While she elevates Black designers, her retail strategy is driven by an egalitarian philosophy. From the start, she priced her goods on a sliding scale. “I was being very favorable to young people of color in London,” she said. “People would say, ‘I really love this piece, but I don’t have the cash,’ and I’d ask what they could pay.”
She wants interiors to join the “mainstream design epoch” and cultivate the same enthusiasm as trainers and street wear. It excites her to see “25-year-old dudes in London gassing over a design rack with the same ferocity I used to witness at Dover Street over a Tom Sachs Nike shoe,” she said.
At the same time, she caters to an elite group. Virgil Abloh, the fashion and product designer, who died in 2021, was a customer, and she regularly dispenses advice about interiors to Black art collectors and corporate clients like the cult streetwear brand Story MFG. “It’s about Black folks breaking into spaces,” she said, “kicking down the door and being, quite frankly, better than everyone else.”
Interior design is a new frontier that needs to be conquered by Black representatives, she said. “We’ve always curated our spaces, but we haven’t had people stepping out and saying: ‘I’m a tastemaker.’”
Ajiri Aki, a Nigerian-born, Texas-reared, Paris-based specialist in the art of entertaining and the force behind the online tableware boutique Madame de la Maison, shows no hesitation in claiming her territory in design.
Madame de la Maison is ostensibly about elegant dining, but what you are really being sold is a lifestyle that is rarely associated with Black living. “Why can’t Black people just have joy too? Black girl joy?” she asked.
When she first moved to Paris from New York in 2011, Ms. Aki, 43, found that the best way of getting to know people was inviting them to her home for a meal. That and an interest in vintage home goods turned into a business with multiple dimensions.
Last year, she led a group of mostly Black women around Provence, where they shopped for antiques and enjoyed long, lazy meals in the sun.
Next month, Clarkson Potter will publish Ms. Aki’s book “Joie: A Parisian’s Guide to Celebrating the Good Life,” another expression of her belief that “setting the table and entertaining is a gift to yourself and others. It’s absolutely my intention to make sure that gathering is something that we do more often and that it’s beautiful.”
All three entrepreneurs envision a future of expanded opportunities for Black artists, consumers and connoisseurs. Mr. Trice plans to develop a studio museum where Black designers can experiment with ceramics and textiles. “It will also be a space to archive African American and African diaspora goods,” he said.
Ms. Fletcher imagines a gallery for young, marginalized Black designers where they can “feel like it’s a world of our own making.”

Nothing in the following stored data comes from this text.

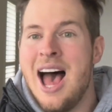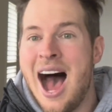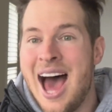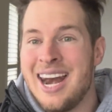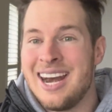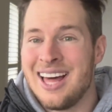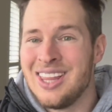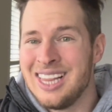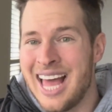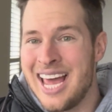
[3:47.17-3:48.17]
I had
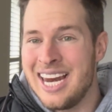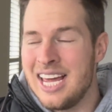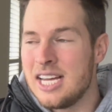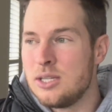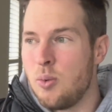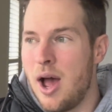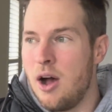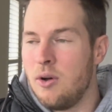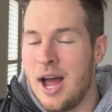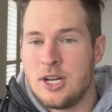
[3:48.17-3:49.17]
another lady as
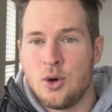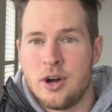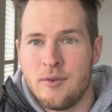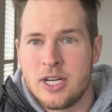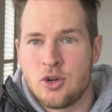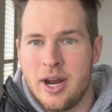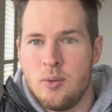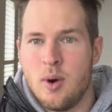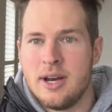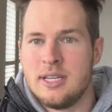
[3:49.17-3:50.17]
well, I took on a retreat
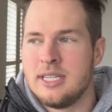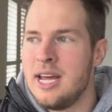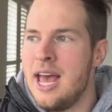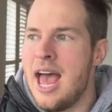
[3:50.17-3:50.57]
once,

And Ms. Aki said she hopes that someone will come along and “be the Black Conran,” alluding to Sir Terence Conran, the British design force who bent minds to his vision (of modernism) with his emporiums, Habitat and the Conran Shop.
“I hope that someone’s going to get some big funding and build a store,” she said.
As for now, all three are successfully uniting contemporary design with the construction of a new order where Blackness has an overdue seat at the table.
“It’s quite extraordinary,” Ms. Fletcher said. “I’m breaking into a space where no one looks like me and no one acts like me.”